Bize İshak b. İbrahim, ona Cerîr, ona Hişâm b. Urve, ona Babası (Urve b. Zübeyir), ona da Âişe şöyle demiştir:
Berire, her yıl bir okıyye vermek şartıyla dokuz okıyyeye azatlık antlaşması yapmıştı. Âişe’ye gelerek kendisine yardım etmesini istedi. Aişe de “eğer velayet hakkı benim olursa tüm bedeli bir defada öderim” dedi. Berire gidip efendileriyle bu konuyu konuştu ama onlar velayet hakkının kendilerinde kalması koşuluyla teklifi kabul edebileceklerini ifade ederek velayeti vermeyi reddettiler. Bunun üzerine Berire tekrar Âişe’ye geldi. O sırada Rasulullah (sav) de gelmişti. Berire kendisine söylenenleri aynen nakletti. Aişe de “vallahi, velayet hakkı bana ait olmazsa bu iş olmaz” dedi. Rasulullah (sav) "mesele nedir?" buyurdu.
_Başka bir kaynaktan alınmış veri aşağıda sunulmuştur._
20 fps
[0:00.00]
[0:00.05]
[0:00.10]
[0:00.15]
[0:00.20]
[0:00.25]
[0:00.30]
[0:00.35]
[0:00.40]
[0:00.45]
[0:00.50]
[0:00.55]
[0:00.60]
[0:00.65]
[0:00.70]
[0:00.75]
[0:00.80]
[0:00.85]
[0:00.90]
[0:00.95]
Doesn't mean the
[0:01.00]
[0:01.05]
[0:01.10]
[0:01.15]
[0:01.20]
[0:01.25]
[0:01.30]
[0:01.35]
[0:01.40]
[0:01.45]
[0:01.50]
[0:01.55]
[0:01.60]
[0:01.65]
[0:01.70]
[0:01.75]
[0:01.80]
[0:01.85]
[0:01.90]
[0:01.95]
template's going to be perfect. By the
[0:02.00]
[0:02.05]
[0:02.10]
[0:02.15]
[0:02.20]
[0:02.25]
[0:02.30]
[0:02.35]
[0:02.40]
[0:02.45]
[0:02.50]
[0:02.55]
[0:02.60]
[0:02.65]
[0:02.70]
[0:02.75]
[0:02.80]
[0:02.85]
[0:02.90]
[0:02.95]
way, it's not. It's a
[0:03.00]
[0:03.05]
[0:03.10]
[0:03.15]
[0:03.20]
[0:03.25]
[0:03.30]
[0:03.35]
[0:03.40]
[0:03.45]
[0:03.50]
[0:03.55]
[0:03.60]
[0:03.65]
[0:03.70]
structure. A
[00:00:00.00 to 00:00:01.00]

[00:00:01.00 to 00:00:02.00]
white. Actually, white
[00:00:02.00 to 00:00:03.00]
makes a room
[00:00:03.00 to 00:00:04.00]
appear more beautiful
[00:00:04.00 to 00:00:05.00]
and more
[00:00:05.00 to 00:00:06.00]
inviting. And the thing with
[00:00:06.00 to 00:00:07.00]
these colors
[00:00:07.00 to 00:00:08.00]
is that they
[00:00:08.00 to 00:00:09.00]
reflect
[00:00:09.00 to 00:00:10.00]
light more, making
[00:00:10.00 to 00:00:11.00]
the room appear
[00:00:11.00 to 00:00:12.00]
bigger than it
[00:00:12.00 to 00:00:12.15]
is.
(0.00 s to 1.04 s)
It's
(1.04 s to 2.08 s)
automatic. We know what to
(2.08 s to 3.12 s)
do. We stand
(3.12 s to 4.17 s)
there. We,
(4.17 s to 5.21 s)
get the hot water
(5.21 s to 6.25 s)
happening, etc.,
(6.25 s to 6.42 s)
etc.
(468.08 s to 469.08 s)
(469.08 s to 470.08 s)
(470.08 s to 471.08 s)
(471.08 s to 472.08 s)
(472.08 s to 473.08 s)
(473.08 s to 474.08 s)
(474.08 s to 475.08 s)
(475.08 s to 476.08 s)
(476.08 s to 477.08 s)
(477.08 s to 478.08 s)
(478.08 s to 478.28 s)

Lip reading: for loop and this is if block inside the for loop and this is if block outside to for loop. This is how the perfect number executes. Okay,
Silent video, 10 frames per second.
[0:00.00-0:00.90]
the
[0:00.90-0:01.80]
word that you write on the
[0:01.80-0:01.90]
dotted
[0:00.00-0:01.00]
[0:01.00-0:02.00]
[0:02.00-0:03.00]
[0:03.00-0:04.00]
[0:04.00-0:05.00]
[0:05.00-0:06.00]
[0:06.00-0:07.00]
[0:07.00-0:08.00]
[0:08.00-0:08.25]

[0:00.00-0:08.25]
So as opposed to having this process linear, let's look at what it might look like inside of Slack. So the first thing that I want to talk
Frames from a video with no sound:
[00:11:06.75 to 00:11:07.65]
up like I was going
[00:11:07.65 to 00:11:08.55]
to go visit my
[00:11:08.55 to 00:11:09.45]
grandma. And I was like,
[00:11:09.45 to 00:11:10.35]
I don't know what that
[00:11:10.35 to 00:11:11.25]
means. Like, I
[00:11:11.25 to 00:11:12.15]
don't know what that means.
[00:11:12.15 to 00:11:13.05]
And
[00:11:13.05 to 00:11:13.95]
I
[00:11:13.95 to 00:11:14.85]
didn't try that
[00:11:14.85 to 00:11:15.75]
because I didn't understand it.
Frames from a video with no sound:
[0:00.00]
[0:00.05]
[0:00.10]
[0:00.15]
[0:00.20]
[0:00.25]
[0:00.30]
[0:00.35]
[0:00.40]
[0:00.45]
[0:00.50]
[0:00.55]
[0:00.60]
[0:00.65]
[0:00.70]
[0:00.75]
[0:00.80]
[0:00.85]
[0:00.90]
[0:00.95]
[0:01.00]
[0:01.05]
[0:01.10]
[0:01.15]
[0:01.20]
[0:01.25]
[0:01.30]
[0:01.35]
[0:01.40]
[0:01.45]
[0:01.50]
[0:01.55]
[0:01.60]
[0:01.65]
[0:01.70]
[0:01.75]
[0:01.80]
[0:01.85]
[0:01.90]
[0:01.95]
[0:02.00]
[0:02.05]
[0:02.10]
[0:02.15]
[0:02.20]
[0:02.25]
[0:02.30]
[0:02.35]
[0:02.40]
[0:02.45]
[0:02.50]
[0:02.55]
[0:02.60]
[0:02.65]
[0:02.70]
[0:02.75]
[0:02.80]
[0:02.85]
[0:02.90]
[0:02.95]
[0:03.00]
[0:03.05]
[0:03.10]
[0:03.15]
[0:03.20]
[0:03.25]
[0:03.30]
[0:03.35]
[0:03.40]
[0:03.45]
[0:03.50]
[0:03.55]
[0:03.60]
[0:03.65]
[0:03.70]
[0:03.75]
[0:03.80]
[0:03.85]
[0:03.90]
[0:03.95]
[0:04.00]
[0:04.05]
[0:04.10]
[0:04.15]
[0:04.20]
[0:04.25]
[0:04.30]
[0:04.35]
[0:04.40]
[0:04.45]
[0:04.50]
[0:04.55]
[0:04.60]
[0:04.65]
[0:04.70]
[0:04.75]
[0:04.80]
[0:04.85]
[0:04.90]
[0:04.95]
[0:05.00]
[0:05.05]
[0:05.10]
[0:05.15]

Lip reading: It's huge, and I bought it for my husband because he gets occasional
Âişe: “Ey Allah’ın Rasulü, Berire bana gelip, yaptığı anlaşmadaki borcunu ödeyebilmek için benden yardım istedi. Bende ancak velayet hakkı ben de olursa tüm borcunu ödeyebileceğimi söyledim. Berire de durumu efendilerine anlattı, onlarda velayet hakkı kendilerinde kalmak şartıyla razı olabileceklerini söylemişler” dedi. Bunun üzerine Rasulullah (sav) "velayeti sende olmak şartıyla onu al, çünkü velayet hakkı azat edene aittir" buyurdu. Sonra kalktı ve bir konuşma yaparak Allah’a hamd ve sena ettikten sonra "bir kısım insanlara ne oluyor da Allah’ın Kitabında olmayan şartları ileri sürüyorlar ve 'falanca kimseyi satın al, azâd et, ama velayet hakkı benim olsun' diyorlar. Allah’ın Kitabı en doğru olandır. Allah’ın şartları da en sağlam olandır. Allah’ın Kitabında olmayan bütün şartlar, yüz şart da olsa, batıldır" buyurdu.
Rasulullah (sav), Berire’yi, kocasından ayrılıp ayrılmamakta, serbest bıraktı. Kocası köle idi. Berire ise ayrılmayı tercih etti. Urve der ki: Eğer Berire’nin kocası hür olsaydı Rasulullah (sav), Berire’yi bu konuda serbest bırakmazdı.